А где же Мальдонадо? — спросил Мануэль, сразу заметив его отсутствие.
— Он теперь к нам не ходит, — ответил Пратс.
— Ну и прекрасно. Я очень рад.
— Все сходятся в одном! — воскликнул Мадридец. — Мальдонадо — типичный образец испанского республиканца. Хороши гуси эти республиканцы!
— Что вы имеете в виду? — спросил сапожник Шарик.
А то, что они ненавидят аристократов только потому, что сами не аристократы, играют в демократов, хотя сами воротят нос от всего плебейского, разыгрывают из себя героев, хотя ничего геройского не совершили, строят из себя Катонов а поглядишь — у того игорный дом, у другого — таверна. Черт бы их всех побрал! Каждый напускает на себя вид этакого сурового республиканца. А в душе все они абсолютисты, и вся их свобода сводится к тому, что, перестав верить в папу, они верят теперь в Сальмерона или в другого какого краснобая… Нас они ненавидят потому, что мы и сами умеем рассуждать и прекрасно без них обходимся.
— Плохо же ты о них думаешь, — вступился Шарик за республиканцев. — Вы бы посмотрели на них в Конгрессе.
— Я там не бывал, — заметил Мадридец.
— Я тоже, — добавил Пратс.
— А я был, — сказал Либертарий.
— Ну, и что же там? — спросили его.
— Вы видели когда–нибудь обезьянник в парке Ретиро? Очень похоже. Один в звонок позванивает, другой конфетку сосет, третий орет что–то.
— А в сенате?
— Ну, эти старые шимпанзе… очень благообразны.
— Вы порядочная язва!
Разговор продолжался в том же духе. Воспользовавшись паузой, Мануэль покинул собрание, сходил домой, узнал, что Сальвадора не собирается идти с ним на прогулку, и вернулся обратно. В этот момент как раз говорил Либертарий.

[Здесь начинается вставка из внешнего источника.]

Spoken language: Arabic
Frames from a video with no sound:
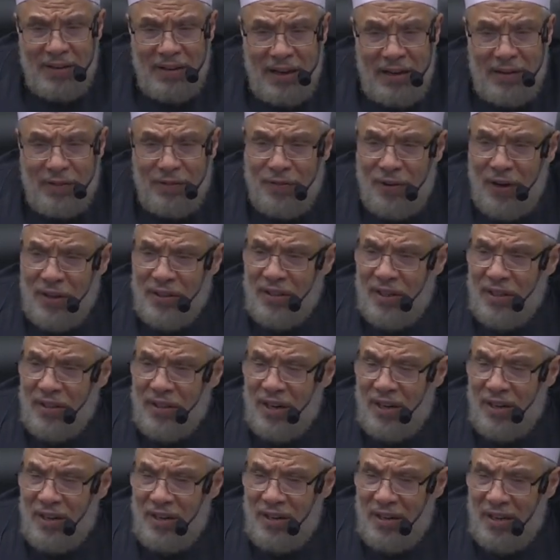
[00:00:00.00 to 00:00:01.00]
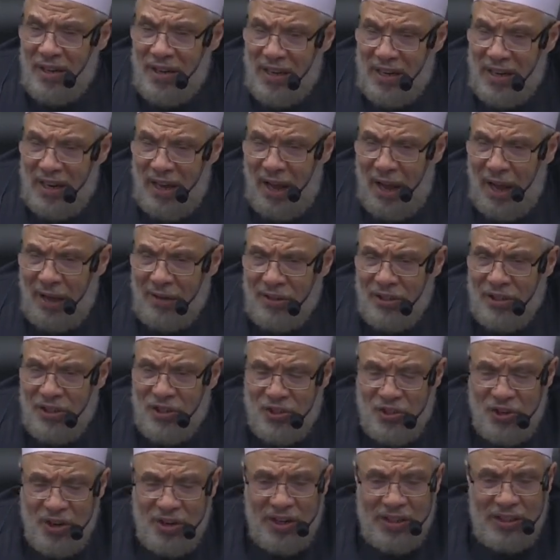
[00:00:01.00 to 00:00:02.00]
الفترة العقد
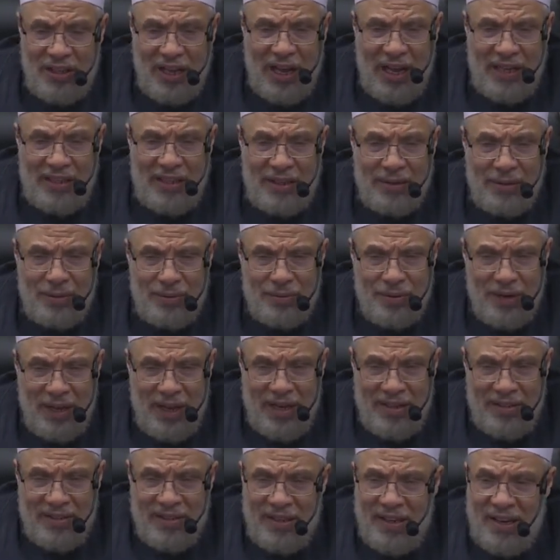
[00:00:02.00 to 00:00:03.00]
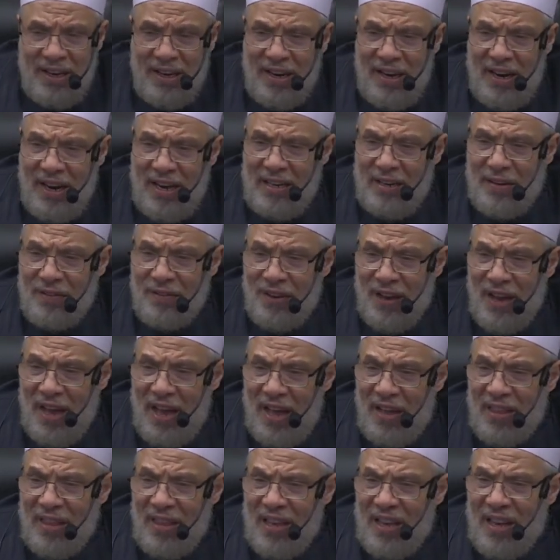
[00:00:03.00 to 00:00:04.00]
جرت عادة الناس أن في
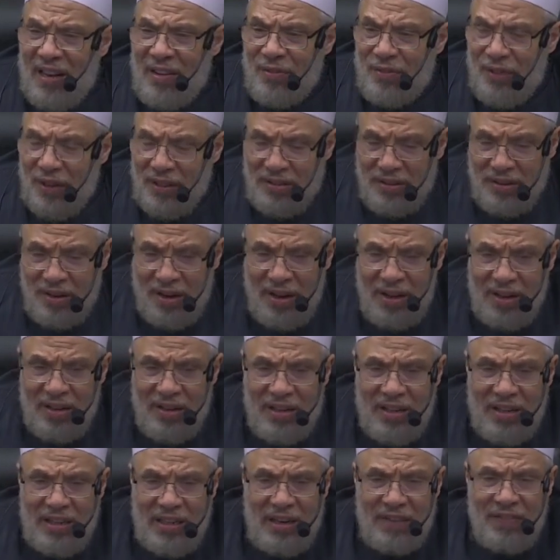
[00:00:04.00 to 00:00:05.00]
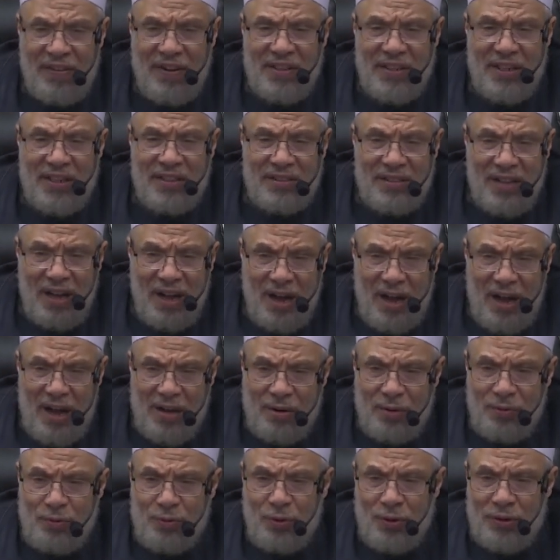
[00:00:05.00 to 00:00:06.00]
هذه الفترة هي فترة
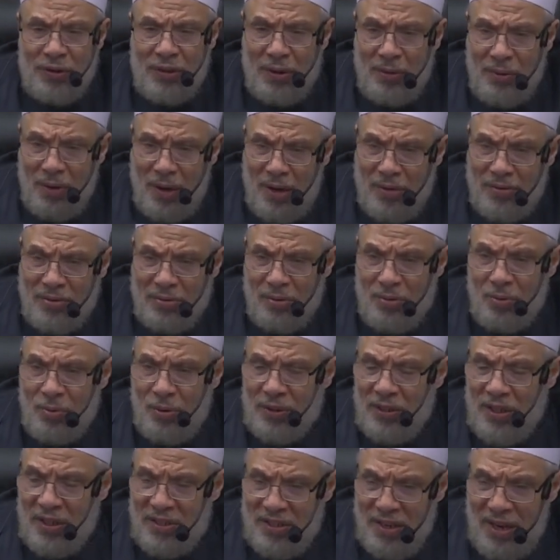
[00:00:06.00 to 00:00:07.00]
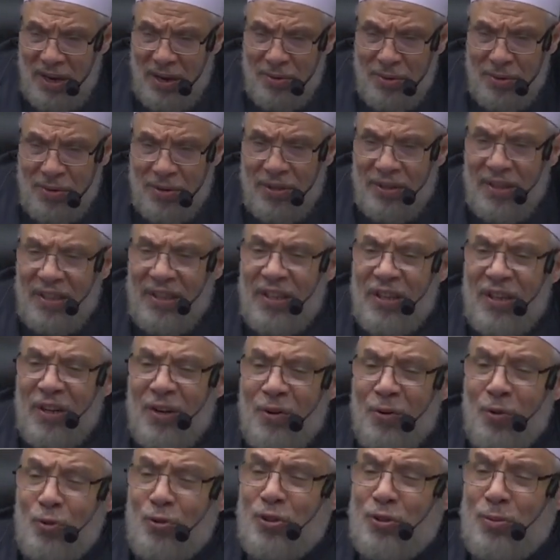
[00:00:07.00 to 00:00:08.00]
تعارف وتواصل وتزاور
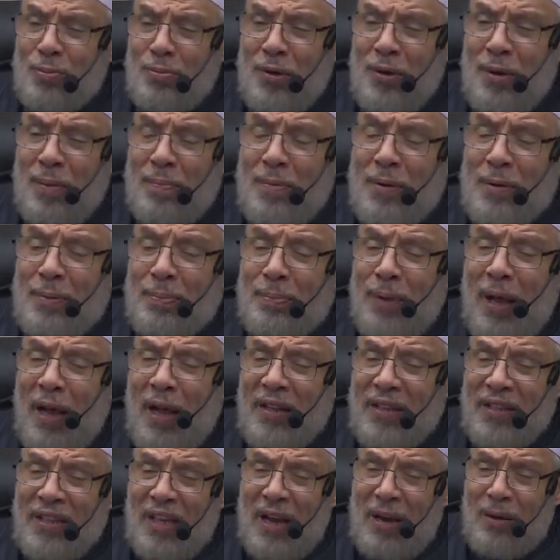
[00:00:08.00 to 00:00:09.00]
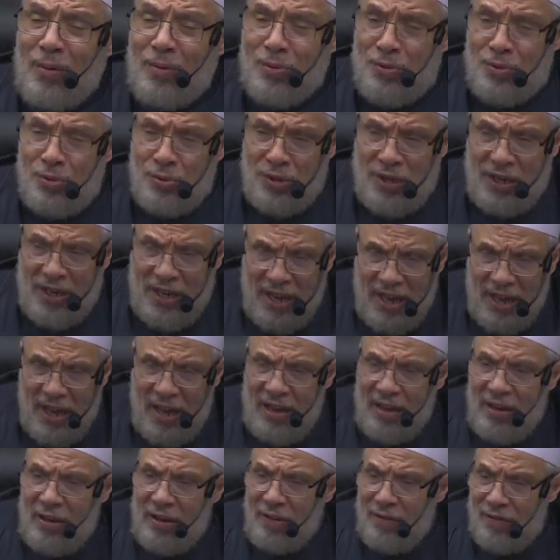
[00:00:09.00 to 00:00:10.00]
تشبه من بعض أوجهها
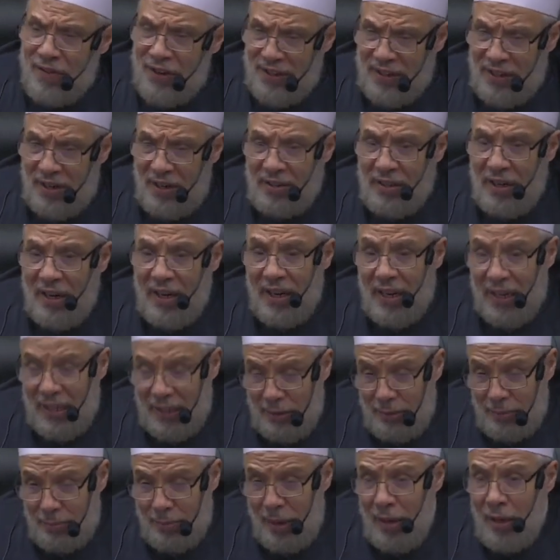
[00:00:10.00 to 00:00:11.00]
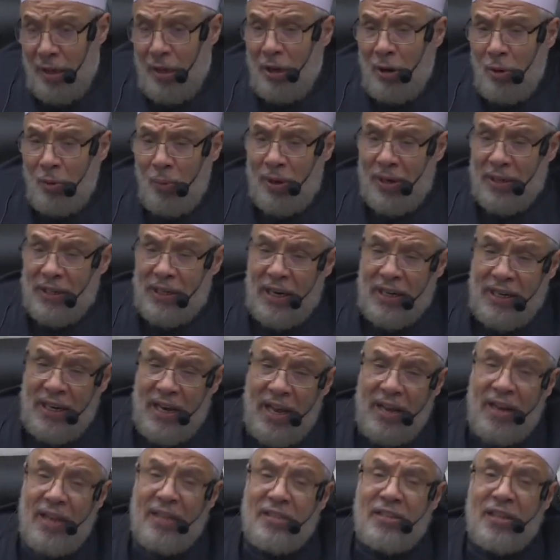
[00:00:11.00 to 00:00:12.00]
فترة الخطبة وإن جاءت
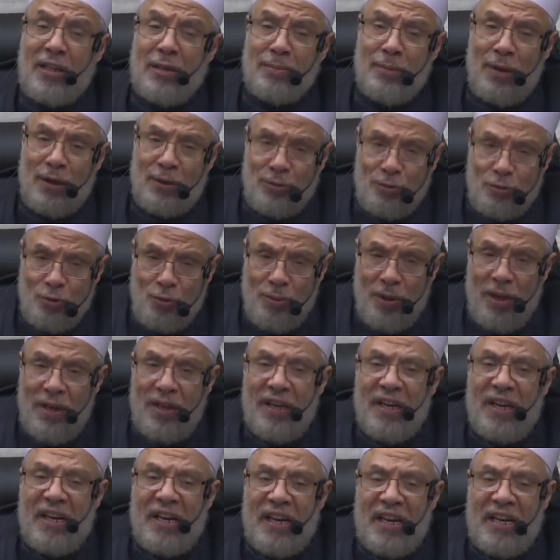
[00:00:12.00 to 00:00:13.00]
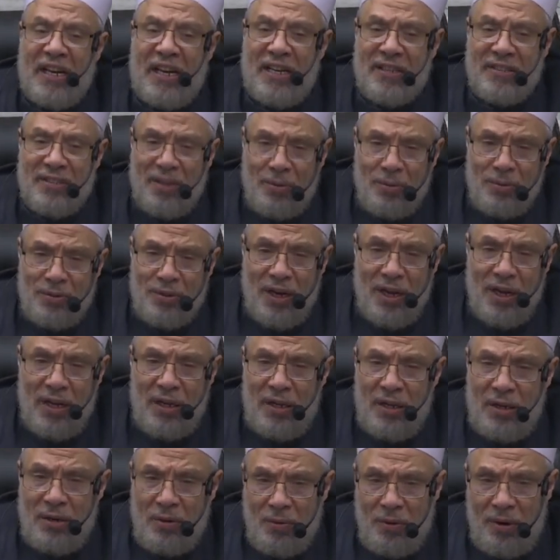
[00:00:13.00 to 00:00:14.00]
هي ليست مخطوبة هي زوجة
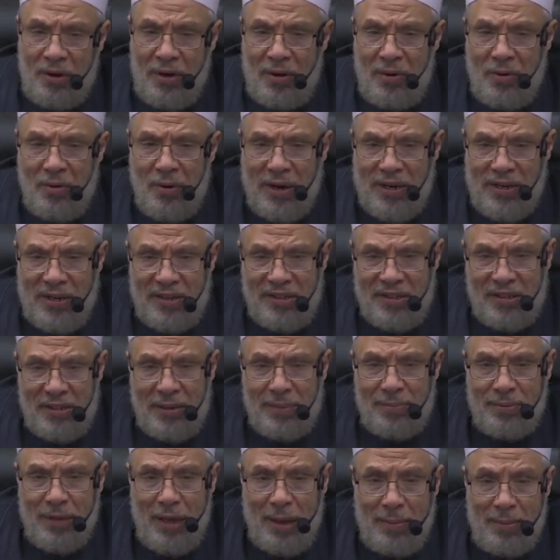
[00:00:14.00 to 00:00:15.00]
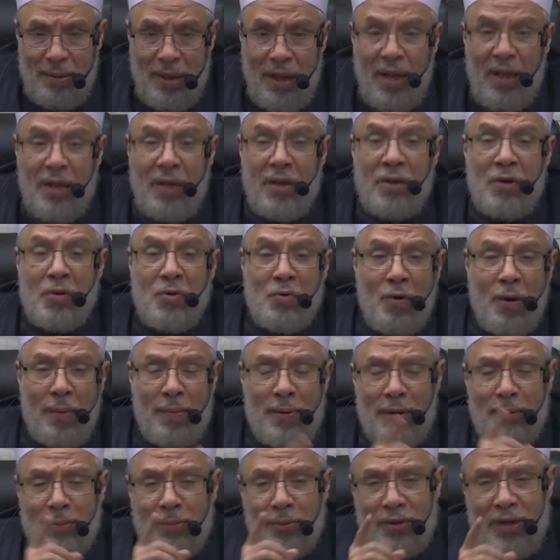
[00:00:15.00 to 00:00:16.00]
وله أن يستمتع بها
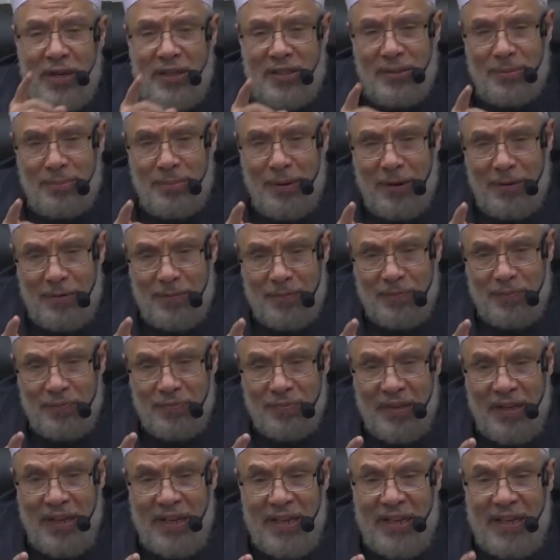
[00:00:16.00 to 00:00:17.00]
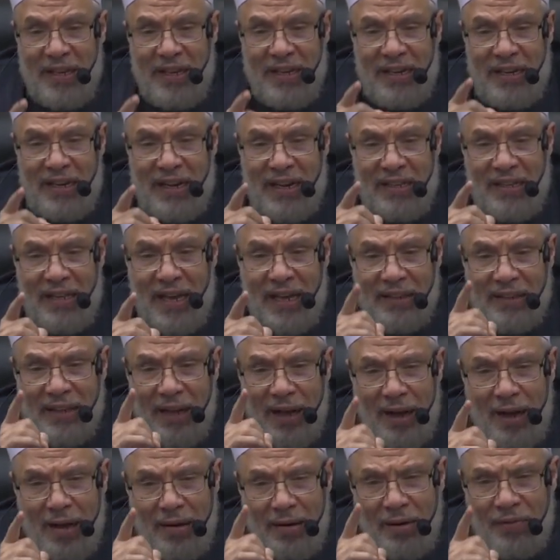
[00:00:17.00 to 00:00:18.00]
وبالمناسبة إذا
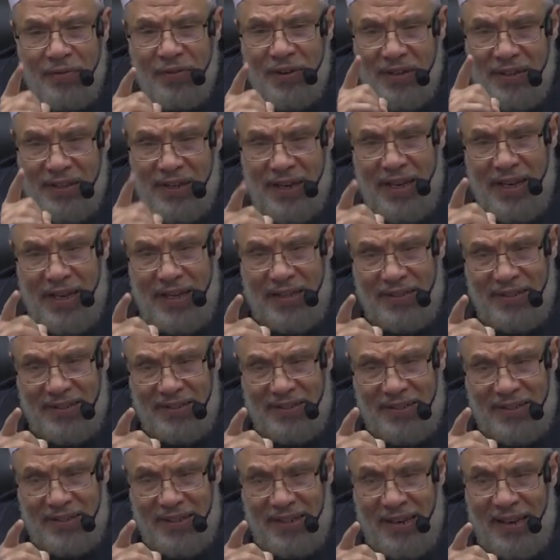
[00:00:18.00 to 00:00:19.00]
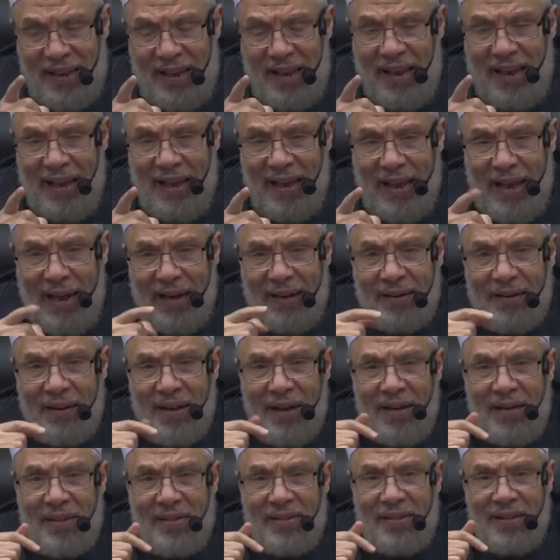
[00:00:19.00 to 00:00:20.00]
تعارف الناس
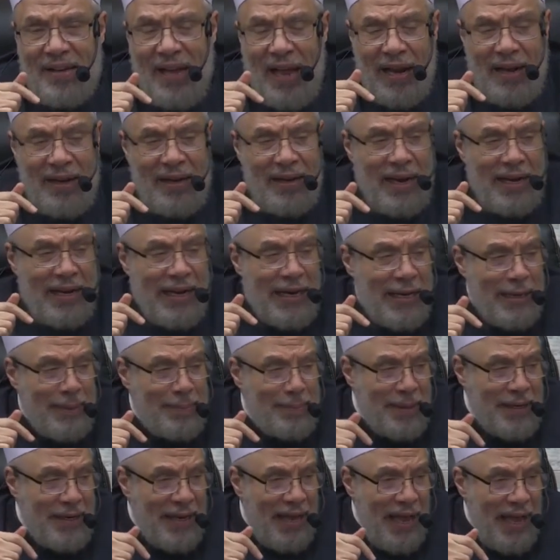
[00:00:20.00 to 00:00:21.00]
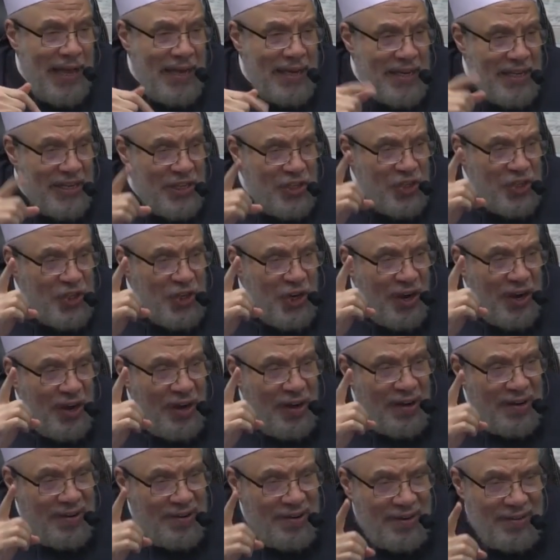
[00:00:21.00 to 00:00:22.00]
أن أن للبناء
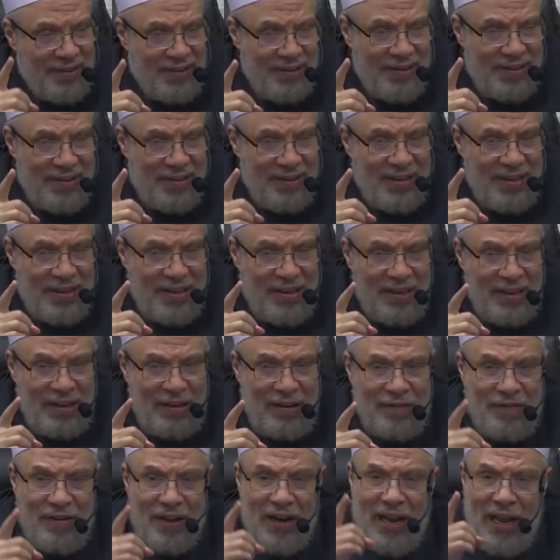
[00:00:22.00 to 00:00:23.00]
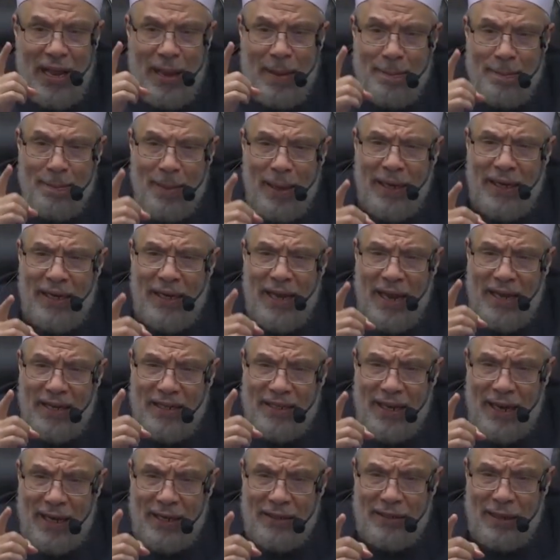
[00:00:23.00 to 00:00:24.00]
إشهارا فلا ينبغي أن
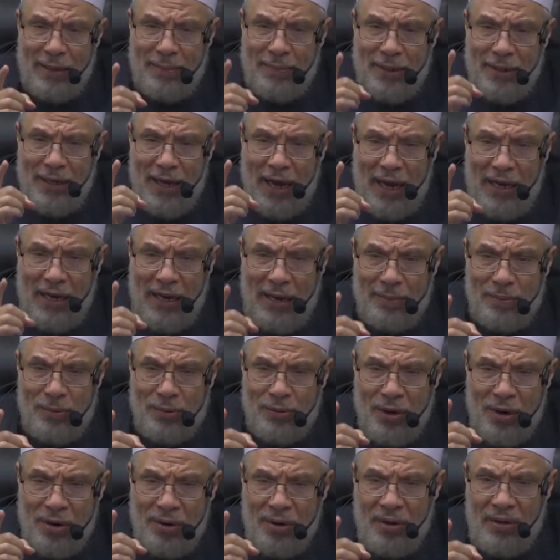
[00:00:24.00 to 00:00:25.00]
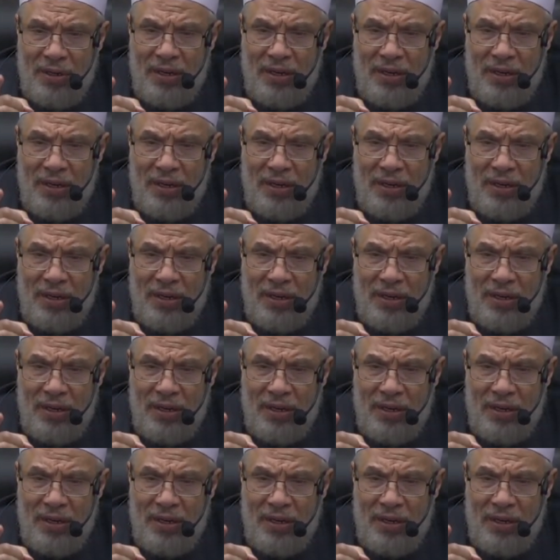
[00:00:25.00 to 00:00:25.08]
يعتمد على مجرد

— Как у людей вырабатываются идеи? — рассуждал он. — Трудно сказать. Судите сами. Помню, несколько лет тому назад в моей парижской мансарде однажды утром появился юноша, высокий, крепко сложенный, с бритым лицом, похожий на священника.

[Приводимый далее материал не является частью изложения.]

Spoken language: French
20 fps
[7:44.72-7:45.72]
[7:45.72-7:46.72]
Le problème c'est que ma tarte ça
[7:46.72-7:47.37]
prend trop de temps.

— Не узнаете меня? — спросил он с сильным андалузским акцентом.
— Нет. Догадываюсь, что вы мой земляк, но я вас не знаю.
— Вы не помните Антонио, сына пономаря?
— Ах, так это ты? Какими судьбами?
— Я только что из Кардиффа. Работал там около года на шахтах.
— Как дела в деревне?
— С деревней у меня все кончено. Жить там стало совсем невозможно.
— Что же ты собираешься делать?
— Уезжаю в Америку. У меня письмо к одному капитану, который делает рейсы на линии Бордо — Гавана.